Pada bait kedua bisa juga dimaknai bahwa terdapat suatu kekontrasan menuju sebuah
keabadian. ‘Sederhana’ yang mengungkapkan cinta dengan kata dan isyarat, tidak dengan
perhiasan mewah. Akan tetapi, ‘kesederhanaan’ ini kontras dengan ‘tiada’ yang bisa diartikan
dengan ‘nol’ atau ‘kosong’, yakni keabadian yang berarti pertemuan dengan Tuhan.

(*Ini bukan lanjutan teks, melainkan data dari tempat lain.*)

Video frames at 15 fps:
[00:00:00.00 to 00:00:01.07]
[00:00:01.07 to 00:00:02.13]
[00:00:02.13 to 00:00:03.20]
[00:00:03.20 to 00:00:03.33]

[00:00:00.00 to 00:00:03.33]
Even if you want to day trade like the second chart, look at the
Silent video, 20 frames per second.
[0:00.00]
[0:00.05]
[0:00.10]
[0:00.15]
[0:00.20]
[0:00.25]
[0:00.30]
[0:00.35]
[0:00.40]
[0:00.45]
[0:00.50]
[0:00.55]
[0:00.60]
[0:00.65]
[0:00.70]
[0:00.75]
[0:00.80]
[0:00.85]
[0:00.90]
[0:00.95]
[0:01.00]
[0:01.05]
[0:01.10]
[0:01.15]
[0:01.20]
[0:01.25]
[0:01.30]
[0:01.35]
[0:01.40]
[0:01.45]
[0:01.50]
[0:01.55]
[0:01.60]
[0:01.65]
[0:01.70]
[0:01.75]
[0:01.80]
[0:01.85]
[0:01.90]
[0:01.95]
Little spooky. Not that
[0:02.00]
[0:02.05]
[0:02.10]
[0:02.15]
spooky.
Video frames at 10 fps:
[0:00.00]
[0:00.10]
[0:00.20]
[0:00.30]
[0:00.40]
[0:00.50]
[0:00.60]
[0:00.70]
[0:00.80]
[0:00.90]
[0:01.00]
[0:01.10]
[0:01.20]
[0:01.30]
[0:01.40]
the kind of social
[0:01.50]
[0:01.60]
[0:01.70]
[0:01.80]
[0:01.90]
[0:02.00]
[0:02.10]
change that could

Sekali lagi, puisi “Aku Ingin” karya Sapardi Djoko Damono ini bisa diartikan cinta kepada
Tuhan, cinta kepada sesama manusia, atau cinta kepada alam. Cinta kepada Tuhan yang
dimaksud adalah pesan bahwa orang yang ingin menyatu dengan Tuhan harus bisa
mengosongkan dirinya dengan duniawi.

Adapun puisi ini diartikan sebagai cinta kepada sesama manusia. Cinta itu sederhana.
Cinta berasal dari perasaan yang merupakan anugerah dari Tuhan yang Maha Pengasih lagi
Maha Penyayang. Tidak ada orang yang bisa menolak datangnya cinta. Cinta sejati tidak perlu
diungkapkan lewat kata-kata indah atau janji manis. Cinta sejati juga tidak perlu disampaikan
lewat isyarat. Cinta sejati butuh bukti nyata melalui tindakan. Cinta sejati itu tulus. Ketika kita
mencintai seseorang, kita rela berkorban agar dia bahagia. Kita berkorban tanpa memedulikan
kelanjutan yang akan kita alami, walaupun harus berhadapan dengan kesulitan. Ketulusan ini
mencerminkan kesederhanaan cinta.
Meskipun demikian, puisi ini memiliki kelebihan yaitu menggunakan kata yang
sederhana sehingga mudah dipahami dan mempunyai makna yang mendalam. Tak heran jika
semua orang terbawa suasana karena membaca puisi ini. Akan tetapi, puisi juga memiliki
kekurangan yaitu tak semua kata dapat dipahami dengan baik, karena ada beberapa kata yang
mungkin pembaca akan mengalami kesusahan dalam memahami perumpamaan seperti
“Dengan kata yang tak sempat diucapkan kayu kepada api yang menjadikannya abu” dan
“Dengan isyarat yang tak sempat disampaikan awan kepada hujan yang menjadikannya tiada”.

Oleh karena itu, berhadapan dengan puisi tersebut kita diharapkan untuk bisa mencintai
seseorang dengan ketulusan dan apa adanya. Semoga dengan membaca ouisiini kita dapat
mengerti bahwa cinta sejati bisa dirasakan dengan tindakan nyata.